AGTC produces AAV gene therapies in immortalized baby hamster kidney (BHK) cells — a cell line that has been safely and effectively used in the development of a variety of other therapies.

The process of producing AAV in the BHK cells is rather complex. There are a number of genetic components that need to be introduced into the BHK cells and they include:

  • two genes for making AAV,
  • the therapeutic gene (e.g., the healthy gene for replacing the mutated or missing gene),
  • and “helper” genes that enable the cell to replicate AAV (i.e., to build the many capsids).

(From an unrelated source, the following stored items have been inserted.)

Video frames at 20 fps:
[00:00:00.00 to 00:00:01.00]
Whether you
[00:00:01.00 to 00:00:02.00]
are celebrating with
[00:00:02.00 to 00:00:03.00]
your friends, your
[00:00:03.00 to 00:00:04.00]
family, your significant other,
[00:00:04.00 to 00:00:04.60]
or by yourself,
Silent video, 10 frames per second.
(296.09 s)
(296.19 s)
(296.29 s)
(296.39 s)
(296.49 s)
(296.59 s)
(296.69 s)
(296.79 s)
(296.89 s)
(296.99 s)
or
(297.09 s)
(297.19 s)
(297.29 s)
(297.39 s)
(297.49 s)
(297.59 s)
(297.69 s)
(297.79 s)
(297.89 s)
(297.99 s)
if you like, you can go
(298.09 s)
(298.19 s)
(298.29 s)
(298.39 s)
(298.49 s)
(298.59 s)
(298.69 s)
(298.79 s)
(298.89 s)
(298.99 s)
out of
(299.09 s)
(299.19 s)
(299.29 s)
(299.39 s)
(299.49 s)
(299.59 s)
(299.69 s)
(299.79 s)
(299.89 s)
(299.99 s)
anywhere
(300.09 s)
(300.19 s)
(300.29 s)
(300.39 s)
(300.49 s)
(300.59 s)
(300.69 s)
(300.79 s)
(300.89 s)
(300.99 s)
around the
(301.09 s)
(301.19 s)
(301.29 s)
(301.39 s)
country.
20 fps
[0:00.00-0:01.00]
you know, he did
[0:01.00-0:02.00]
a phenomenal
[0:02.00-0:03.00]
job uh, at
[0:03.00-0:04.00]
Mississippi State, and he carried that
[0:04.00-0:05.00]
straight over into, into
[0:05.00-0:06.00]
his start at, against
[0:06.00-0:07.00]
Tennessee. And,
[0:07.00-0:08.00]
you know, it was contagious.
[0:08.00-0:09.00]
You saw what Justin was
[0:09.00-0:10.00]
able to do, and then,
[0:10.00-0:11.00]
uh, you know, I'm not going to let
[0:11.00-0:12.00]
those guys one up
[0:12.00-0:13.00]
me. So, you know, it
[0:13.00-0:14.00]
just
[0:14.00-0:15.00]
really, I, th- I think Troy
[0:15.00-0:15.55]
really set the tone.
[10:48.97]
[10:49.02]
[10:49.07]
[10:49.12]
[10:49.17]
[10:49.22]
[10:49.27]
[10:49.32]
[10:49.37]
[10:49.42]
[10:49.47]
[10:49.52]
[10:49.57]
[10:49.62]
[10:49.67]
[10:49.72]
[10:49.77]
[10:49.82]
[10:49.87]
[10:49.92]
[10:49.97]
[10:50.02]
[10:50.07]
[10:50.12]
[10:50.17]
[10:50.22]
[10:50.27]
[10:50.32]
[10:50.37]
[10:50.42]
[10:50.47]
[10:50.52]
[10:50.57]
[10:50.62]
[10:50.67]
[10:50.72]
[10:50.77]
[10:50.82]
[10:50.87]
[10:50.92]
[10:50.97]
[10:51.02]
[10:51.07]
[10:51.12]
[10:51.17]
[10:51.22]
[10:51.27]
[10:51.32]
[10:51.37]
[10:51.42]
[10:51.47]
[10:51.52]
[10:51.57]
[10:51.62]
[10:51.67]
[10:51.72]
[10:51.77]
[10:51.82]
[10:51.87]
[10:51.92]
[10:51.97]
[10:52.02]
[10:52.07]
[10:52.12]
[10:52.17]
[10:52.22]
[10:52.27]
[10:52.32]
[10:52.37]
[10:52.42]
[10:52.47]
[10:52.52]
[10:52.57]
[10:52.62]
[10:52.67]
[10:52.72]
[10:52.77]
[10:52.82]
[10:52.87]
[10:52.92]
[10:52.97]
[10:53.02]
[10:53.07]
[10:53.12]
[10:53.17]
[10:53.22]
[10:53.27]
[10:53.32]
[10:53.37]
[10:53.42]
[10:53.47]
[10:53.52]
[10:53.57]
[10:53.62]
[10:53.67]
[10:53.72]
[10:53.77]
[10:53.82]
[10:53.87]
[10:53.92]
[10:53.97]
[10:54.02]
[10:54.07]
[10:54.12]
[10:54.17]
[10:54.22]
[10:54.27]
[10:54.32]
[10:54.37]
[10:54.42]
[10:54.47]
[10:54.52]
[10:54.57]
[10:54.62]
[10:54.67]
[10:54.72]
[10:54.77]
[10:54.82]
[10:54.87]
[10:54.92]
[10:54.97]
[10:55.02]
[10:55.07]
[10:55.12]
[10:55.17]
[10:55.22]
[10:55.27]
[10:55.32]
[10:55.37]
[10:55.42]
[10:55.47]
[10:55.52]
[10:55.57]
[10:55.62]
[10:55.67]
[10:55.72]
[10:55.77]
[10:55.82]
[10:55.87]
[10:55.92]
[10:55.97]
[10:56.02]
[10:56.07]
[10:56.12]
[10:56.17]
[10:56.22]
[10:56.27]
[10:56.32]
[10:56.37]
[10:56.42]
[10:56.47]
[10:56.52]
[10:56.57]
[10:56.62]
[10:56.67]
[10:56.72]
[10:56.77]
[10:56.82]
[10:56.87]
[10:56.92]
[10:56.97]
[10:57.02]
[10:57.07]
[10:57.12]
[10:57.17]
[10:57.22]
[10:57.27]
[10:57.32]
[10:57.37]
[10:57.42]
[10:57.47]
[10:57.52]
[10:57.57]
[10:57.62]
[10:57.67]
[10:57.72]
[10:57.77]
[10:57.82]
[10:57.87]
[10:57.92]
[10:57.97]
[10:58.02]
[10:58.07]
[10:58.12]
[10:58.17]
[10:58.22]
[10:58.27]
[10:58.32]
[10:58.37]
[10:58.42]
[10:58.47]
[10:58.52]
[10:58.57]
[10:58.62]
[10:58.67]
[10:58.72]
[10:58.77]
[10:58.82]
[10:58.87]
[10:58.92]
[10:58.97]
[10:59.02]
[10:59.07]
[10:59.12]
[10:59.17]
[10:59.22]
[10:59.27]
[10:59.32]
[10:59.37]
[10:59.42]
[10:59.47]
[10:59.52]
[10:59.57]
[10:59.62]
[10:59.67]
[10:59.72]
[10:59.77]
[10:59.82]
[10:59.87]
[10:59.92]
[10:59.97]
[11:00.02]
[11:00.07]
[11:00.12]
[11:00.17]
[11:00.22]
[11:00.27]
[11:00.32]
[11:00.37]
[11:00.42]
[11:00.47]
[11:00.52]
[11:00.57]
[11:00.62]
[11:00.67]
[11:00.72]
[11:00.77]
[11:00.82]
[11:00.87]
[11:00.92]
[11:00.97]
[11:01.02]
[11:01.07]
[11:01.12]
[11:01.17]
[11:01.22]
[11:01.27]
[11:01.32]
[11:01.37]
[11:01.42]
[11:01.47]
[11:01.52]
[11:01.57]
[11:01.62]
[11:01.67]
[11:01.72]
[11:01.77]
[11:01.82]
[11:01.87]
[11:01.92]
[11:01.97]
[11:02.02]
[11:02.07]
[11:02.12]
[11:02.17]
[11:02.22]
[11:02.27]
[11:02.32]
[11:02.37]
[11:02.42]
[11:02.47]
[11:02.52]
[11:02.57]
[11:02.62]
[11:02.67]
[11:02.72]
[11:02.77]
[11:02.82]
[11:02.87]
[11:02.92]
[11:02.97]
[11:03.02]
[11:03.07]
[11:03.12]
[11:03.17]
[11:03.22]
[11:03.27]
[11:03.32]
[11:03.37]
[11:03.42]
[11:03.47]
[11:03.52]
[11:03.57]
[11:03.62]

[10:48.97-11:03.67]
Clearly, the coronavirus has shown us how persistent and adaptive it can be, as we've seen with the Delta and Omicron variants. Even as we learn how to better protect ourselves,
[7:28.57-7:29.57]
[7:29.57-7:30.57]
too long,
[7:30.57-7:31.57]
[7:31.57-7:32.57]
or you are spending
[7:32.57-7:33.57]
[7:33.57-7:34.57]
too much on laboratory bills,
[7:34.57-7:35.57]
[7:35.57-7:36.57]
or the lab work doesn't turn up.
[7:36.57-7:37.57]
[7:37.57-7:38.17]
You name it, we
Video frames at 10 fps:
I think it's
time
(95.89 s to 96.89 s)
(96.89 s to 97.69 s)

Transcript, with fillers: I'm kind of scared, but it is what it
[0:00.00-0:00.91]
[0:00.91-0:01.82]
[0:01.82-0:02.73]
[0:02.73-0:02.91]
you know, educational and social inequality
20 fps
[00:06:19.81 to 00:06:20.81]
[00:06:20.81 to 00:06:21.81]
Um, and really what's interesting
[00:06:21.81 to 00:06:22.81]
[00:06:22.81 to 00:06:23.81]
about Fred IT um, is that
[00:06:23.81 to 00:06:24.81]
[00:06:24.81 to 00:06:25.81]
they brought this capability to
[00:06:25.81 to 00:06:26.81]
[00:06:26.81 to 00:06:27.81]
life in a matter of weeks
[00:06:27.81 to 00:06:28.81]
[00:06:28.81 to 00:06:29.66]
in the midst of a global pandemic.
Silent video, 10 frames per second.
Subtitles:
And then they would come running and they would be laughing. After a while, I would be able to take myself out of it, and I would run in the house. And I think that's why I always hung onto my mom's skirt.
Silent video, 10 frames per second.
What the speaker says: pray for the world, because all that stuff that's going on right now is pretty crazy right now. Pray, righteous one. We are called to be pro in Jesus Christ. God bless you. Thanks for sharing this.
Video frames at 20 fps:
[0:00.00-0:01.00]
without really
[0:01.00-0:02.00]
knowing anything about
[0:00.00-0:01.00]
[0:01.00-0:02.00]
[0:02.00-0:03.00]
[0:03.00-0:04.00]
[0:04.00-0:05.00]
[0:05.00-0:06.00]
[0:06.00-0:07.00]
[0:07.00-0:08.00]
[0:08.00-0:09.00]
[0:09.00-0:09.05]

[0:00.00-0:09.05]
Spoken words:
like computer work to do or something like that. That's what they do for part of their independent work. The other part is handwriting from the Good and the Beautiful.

All of the above genetic components are delivered into the BHK cells by two human-engineered (safe!) herpes simplex viruses (HSVs).

Then, the AAV production and expansion process occurs in a stirred single-use bioreactor, which holds 50 liters of material. The bioreactor has a plastic bag lining that is replaced after each use.

“You have this big mix of stuff in the cells that has all the right elements for replicating and producing the viral containers,” says Dr. Knop. “Once the AAV has matured, we break the cells open and pull out all of the AAV and put it into the purification operations.”

As part of the purification process, special plastic beads, called chromatography resin, are used to pull the AAV away from the rest of the unwanted material used in production.

The AAV is stored — for multiple years, if desired— in ultra-low temperature (-65 degrees Celsius) storage.

“That’s pretty cold. You don’t have that freezer hanging out in your kitchen,” says Knop. “We’re trying to come up with ways to store at higher temperatures, so it is a little less cumbersome.”

While the process to make AAV takes two to three weeks, the manufacturers need several months to make and test the biological reagents used in the process.

After the AAV is made, it goes through a long battery of tests for two to three months to ensure it is safe and has the desired profile.

Of course, it takes several years of lab studies to design and develop a vision-saving retinal disease gene therapy. Good manufacturing practices are an essential step in moving the treatment out of the lab and into human studies, where hopefully, it will deliver the magic of saving or restoring vision.